### EXERCISE AIM
Write out each record exactly as it stands. No pictures belong in the copy.
### DATA
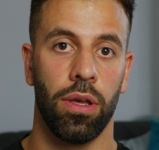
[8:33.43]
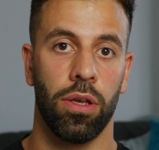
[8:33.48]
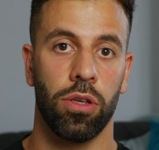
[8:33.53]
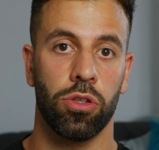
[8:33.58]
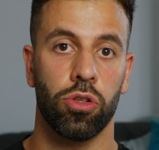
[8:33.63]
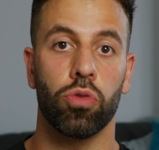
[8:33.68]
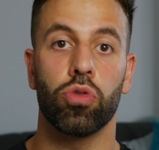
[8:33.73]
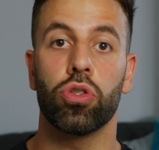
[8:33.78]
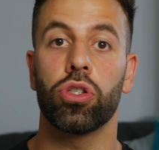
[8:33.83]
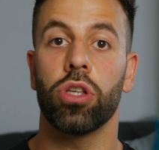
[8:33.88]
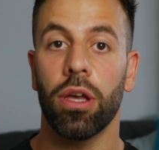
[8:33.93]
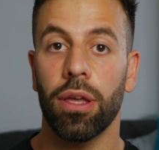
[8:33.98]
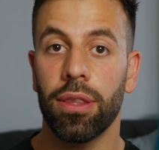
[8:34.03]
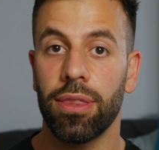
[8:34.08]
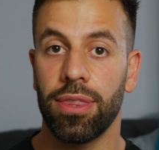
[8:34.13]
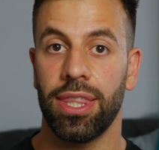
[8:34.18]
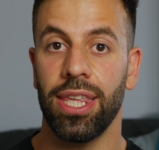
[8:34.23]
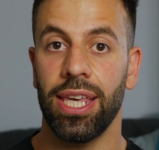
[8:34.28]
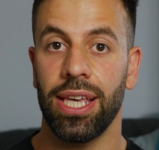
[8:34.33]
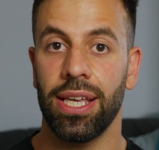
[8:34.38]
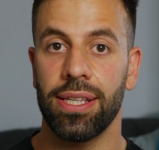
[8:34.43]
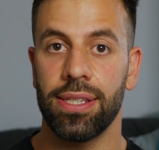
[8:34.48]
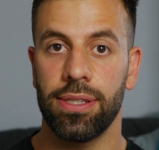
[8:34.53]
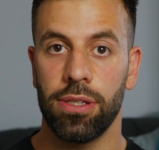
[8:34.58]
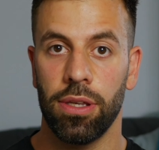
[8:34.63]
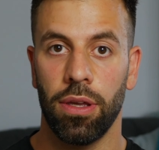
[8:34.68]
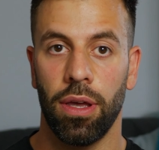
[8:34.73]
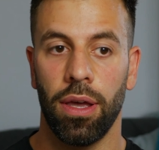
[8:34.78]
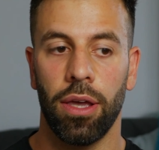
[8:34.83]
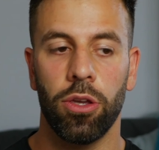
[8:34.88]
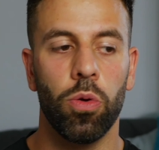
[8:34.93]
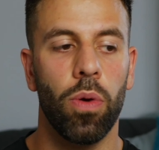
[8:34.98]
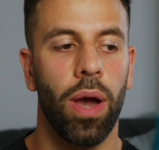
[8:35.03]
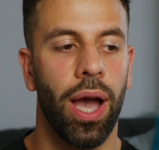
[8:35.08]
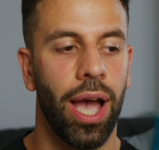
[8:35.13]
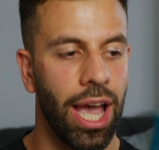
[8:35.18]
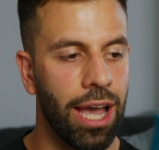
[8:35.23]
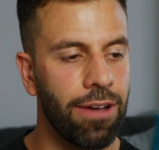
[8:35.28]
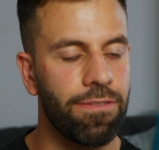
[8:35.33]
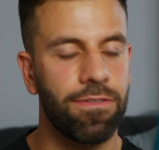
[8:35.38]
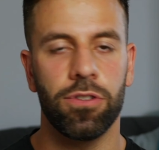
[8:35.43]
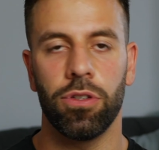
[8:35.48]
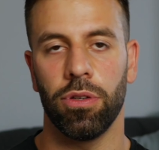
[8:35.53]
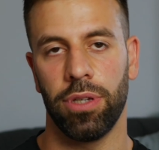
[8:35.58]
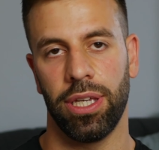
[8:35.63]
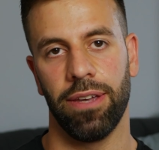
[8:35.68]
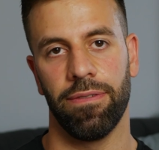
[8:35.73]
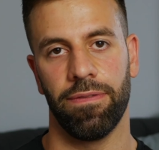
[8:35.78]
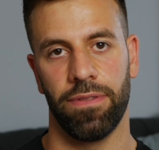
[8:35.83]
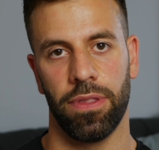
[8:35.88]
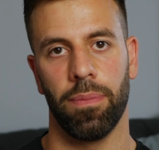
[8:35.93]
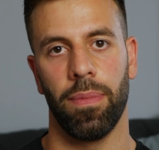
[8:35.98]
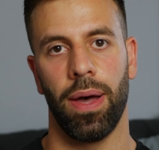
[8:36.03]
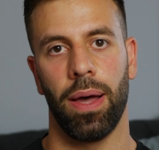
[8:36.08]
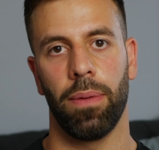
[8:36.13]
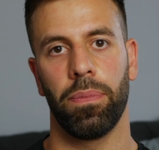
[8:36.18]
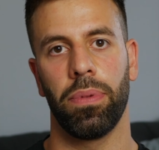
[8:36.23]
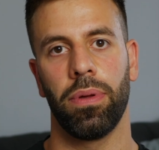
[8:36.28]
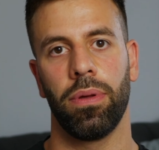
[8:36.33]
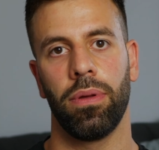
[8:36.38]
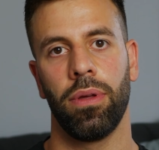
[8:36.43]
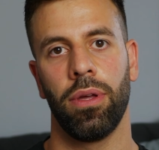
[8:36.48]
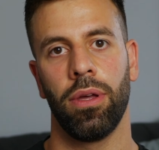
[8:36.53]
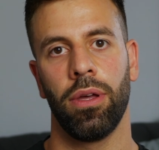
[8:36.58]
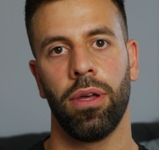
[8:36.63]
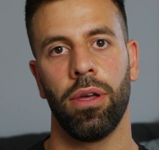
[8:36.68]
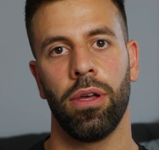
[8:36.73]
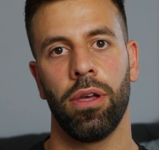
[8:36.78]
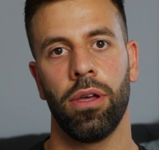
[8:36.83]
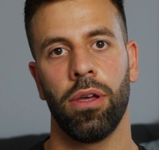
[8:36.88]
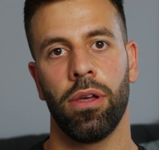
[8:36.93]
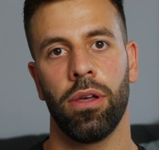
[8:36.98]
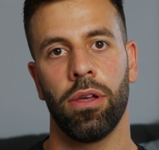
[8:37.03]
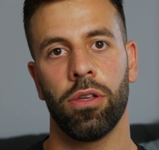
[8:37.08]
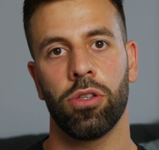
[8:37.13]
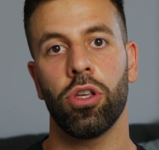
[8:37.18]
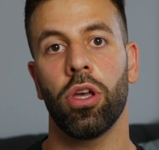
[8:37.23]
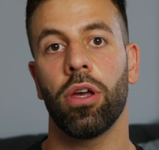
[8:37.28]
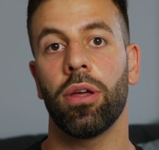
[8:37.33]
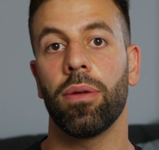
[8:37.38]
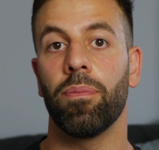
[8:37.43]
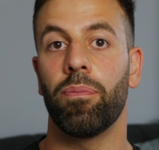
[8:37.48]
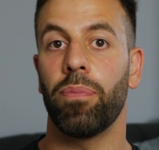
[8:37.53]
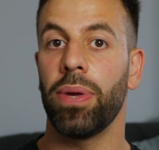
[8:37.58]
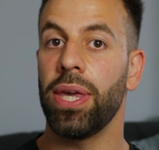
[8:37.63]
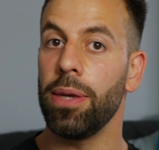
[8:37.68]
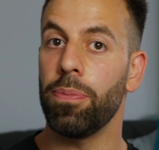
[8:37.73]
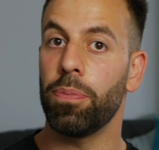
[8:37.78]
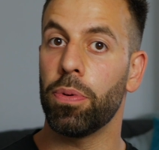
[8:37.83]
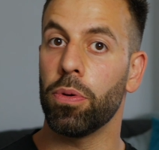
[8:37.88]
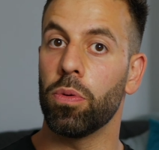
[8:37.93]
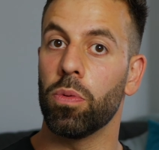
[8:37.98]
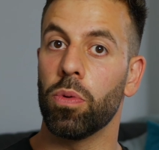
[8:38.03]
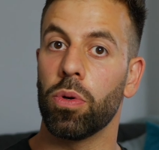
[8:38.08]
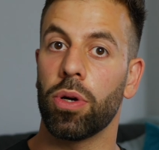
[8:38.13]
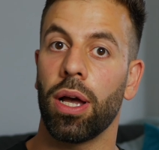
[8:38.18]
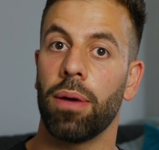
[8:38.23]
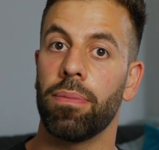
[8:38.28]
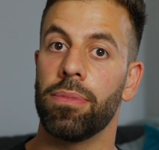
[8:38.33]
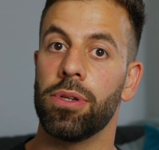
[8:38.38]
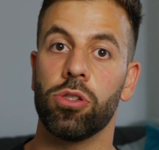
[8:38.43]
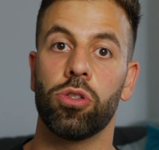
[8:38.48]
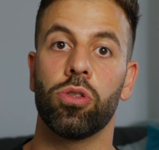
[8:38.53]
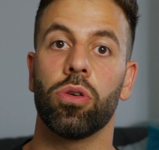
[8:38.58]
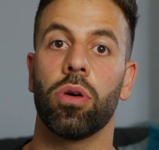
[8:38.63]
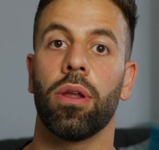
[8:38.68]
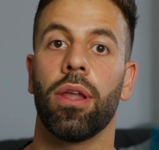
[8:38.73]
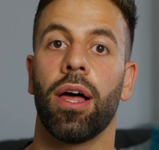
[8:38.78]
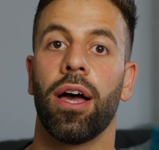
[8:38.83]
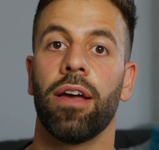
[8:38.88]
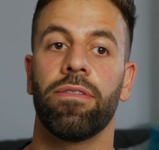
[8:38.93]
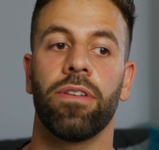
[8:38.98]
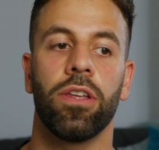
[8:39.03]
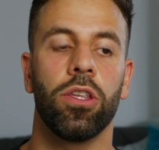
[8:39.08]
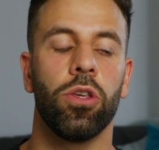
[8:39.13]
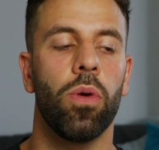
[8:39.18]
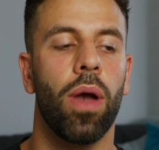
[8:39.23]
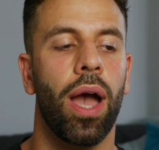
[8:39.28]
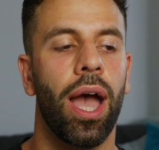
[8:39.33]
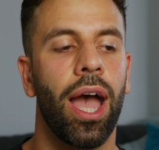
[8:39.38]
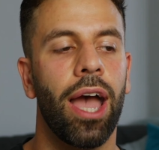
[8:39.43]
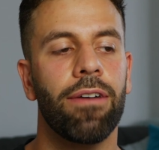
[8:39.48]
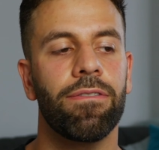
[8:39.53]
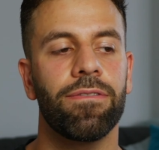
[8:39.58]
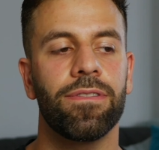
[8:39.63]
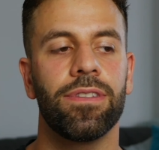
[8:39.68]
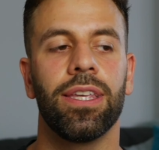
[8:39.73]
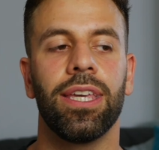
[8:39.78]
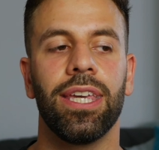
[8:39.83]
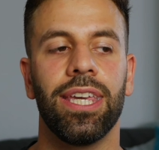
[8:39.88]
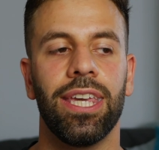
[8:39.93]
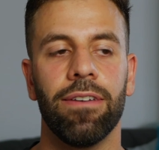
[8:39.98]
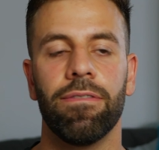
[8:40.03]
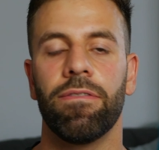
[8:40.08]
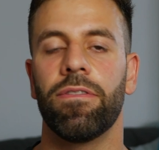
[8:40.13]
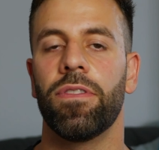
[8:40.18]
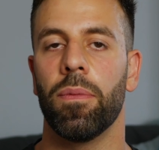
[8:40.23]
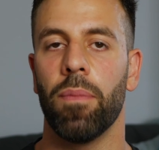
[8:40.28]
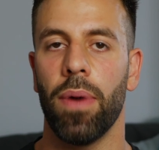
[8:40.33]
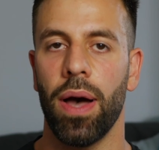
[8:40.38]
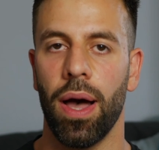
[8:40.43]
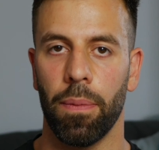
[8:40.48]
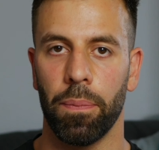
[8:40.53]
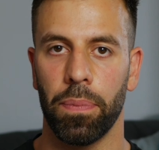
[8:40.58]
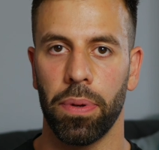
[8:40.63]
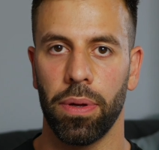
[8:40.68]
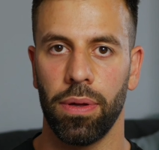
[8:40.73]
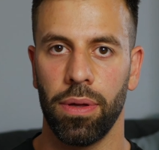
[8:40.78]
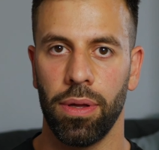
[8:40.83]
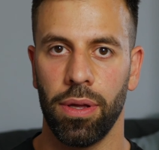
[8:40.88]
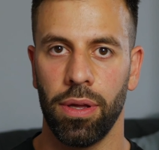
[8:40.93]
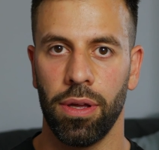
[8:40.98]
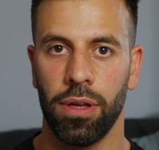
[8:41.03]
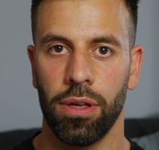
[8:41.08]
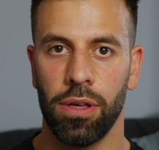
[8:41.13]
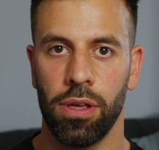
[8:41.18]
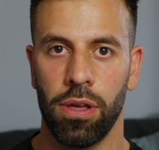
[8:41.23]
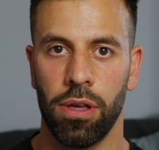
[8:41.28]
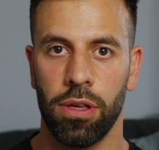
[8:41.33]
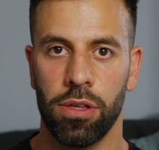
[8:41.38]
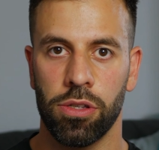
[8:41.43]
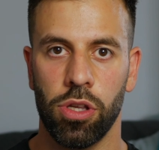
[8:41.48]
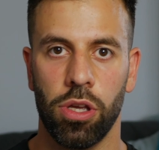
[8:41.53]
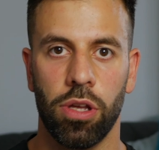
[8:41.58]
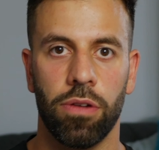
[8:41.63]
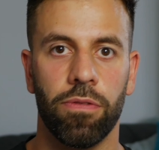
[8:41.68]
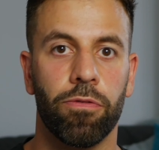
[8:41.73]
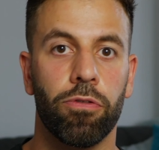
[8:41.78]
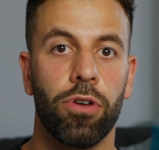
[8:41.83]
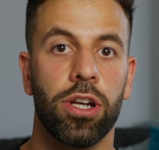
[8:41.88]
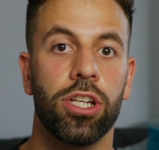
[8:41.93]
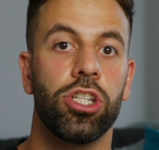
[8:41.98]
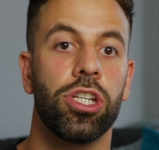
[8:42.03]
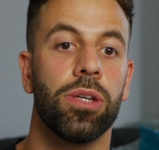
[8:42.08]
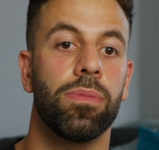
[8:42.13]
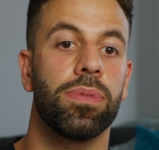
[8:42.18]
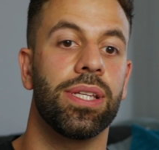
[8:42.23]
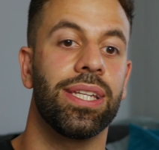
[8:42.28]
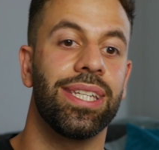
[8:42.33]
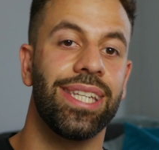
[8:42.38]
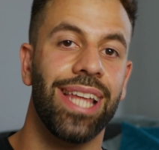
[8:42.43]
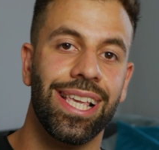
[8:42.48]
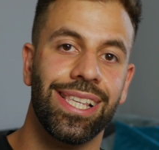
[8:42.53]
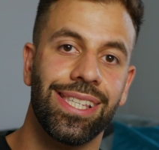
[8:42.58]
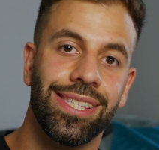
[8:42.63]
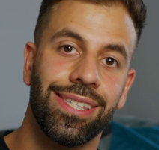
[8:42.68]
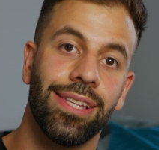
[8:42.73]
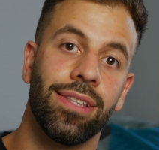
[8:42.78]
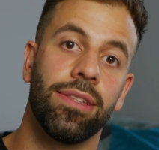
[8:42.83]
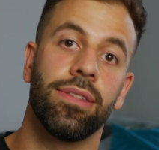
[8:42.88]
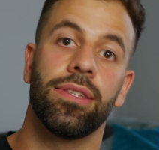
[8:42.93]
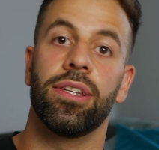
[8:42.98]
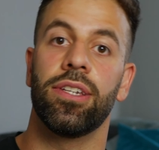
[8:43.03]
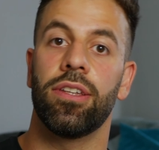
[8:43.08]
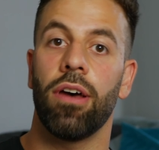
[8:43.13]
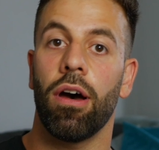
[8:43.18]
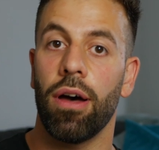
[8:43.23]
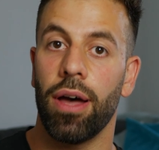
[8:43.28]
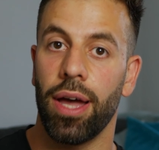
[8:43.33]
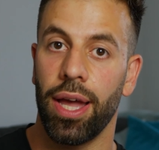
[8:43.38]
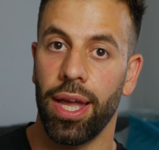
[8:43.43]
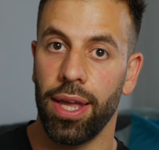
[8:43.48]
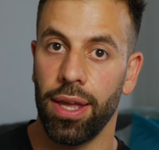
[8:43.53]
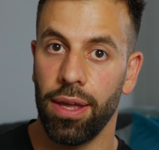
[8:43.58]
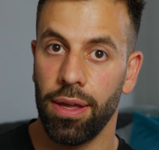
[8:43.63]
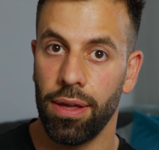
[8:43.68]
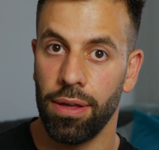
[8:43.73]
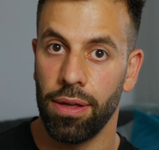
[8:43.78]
So certain things, you have to give them up. Certain people will come into your life and you have to give them up. Certain friendships are destined to die.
######
### TASK OUTPUT
[8:33.43]
[8:33.48]
[8:33.53]
[8:33.58]
[8:33.63]
[8:33.68]
[8:33.73]
[8:33.78]
[8:33.83]
[8:33.88]
[8:33.93]
[8:33.98]
[8:34.03]
[8:34.08]
[8:34.13]
[8:34.18]
[8:34.23]
[8:34.28]
[8:34.33]
[8:34.38]
[8:34.43]
[8:34.48]
[8:34.53]
[8:34.58]
[8:34.63]
[8:34.68]
[8:34.73]
[8:34.78]
[8:34.83]
[8:34.88]
[8:34.93]
[8:34.98]
[8:35.03]
[8:35.08]
[8:35.13]
[8:35.18]
[8:35.23]
[8:35.28]
[8:35.33]
[8:35.38]
[8:35.43]
[8:35.48]
[8:35.53]
[8:35.58]
[8:35.63]
[8:35.68]
[8:35.73]
[8:35.78]
[8:35.83]
[8:35.88]
[8:35.93]
[8:35.98]
[8:36.03]
[8:36.08]
[8:36.13]
[8:36.18]
[8:36.23]
[8:36.28]
[8:36.33]
[8:36.38]
[8:36.43]
[8:36.48]
[8:36.53]
[8:36.58]
[8:36.63]
[8:36.68]
[8:36.73]
[8:36.78]
[8:36.83]
[8:36.88]
[8:36.93]
[8:36.98]
[8:37.03]
[8:37.08]
[8:37.13]
[8:37.18]
[8:37.23]
[8:37.28]
[8:37.33]
[8:37.38]
[8:37.43]
[8:37.48]
[8:37.53]
[8:37.58]
[8:37.63]
[8:37.68]
[8:37.73]
[8:37.78]
[8:37.83]
[8:37.88]
[8:37.93]
[8:37.98]
[8:38.03]
[8:38.08]
[8:38.13]
[8:38.18]
[8:38.23]
[8:38.28]
[8:38.33]
[8:38.38]
[8:38.43]
[8:38.48]
[8:38.53]
[8:38.58]
[8:38.63]
[8:38.68]
[8:38.73]
[8:38.78]
[8:38.83]
[8:38.88]
[8:38.93]
[8:38.98]
[8:39.03]
[8:39.08]
[8:39.13]
[8:39.18]
[8:39.23]
[8:39.28]
[8:39.33]
[8:39.38]
[8:39.43]
[8:39.48]
[8:39.53]
[8:39.58]
[8:39.63]
[8:39.68]
[8:39.73]
[8:39.78]
[8:39.83]
[8:39.88]
[8:39.93]
[8:39.98]
[8:40.03]
[8:40.08]
[8:40.13]
[8:40.18]
[8:40.23]
[8:40.28]
[8:40.33]
[8:40.38]
[8:40.43]
[8:40.48]
[8:40.53]
[8:40.58]
[8:40.63]
[8:40.68]
[8:40.73]
[8:40.78]
[8:40.83]
[8:40.88]
[8:40.93]
[8:40.98]
[8:41.03]
[8:41.08]
[8:41.13]
[8:41.18]
[8:41.23]
[8:41.28]
[8:41.33]
[8:41.38]
[8:41.43]
[8:41.48]
[8:41.53]
[8:41.58]
[8:41.63]
[8:41.68]
[8:41.73]
[8:41.78]
[8:41.83]
[8:41.88]
[8:41.93]
[8:41.98]
[8:42.03]
[8:42.08]
[8:42.13]
[8:42.18]
[8:42.23]
[8:42.28]
[8:42.33]
[8:42.38]
[8:42.43]
[8:42.48]
[8:42.53]
[8:42.58]
[8:42.63]
[8:42.68]
[8:42.73]
[8:42.78]
[8:42.83]
[8:42.88]
[8:42.93]
[8:42.98]
[8:43.03]
[8:43.08]
[8:43.13]
[8:43.18]
[8:43.23]
[8:43.28]
[8:43.33]
[8:43.38]
[8:43.43]
[8:43.48]
[8:43.53]
[8:43.58]
[8:43.63]
[8:43.68]
[8:43.73]
[8:43.78]
So certain things, you have to give them up. Certain people will come into your life and you have to give them up. Certain friendships are destined to die.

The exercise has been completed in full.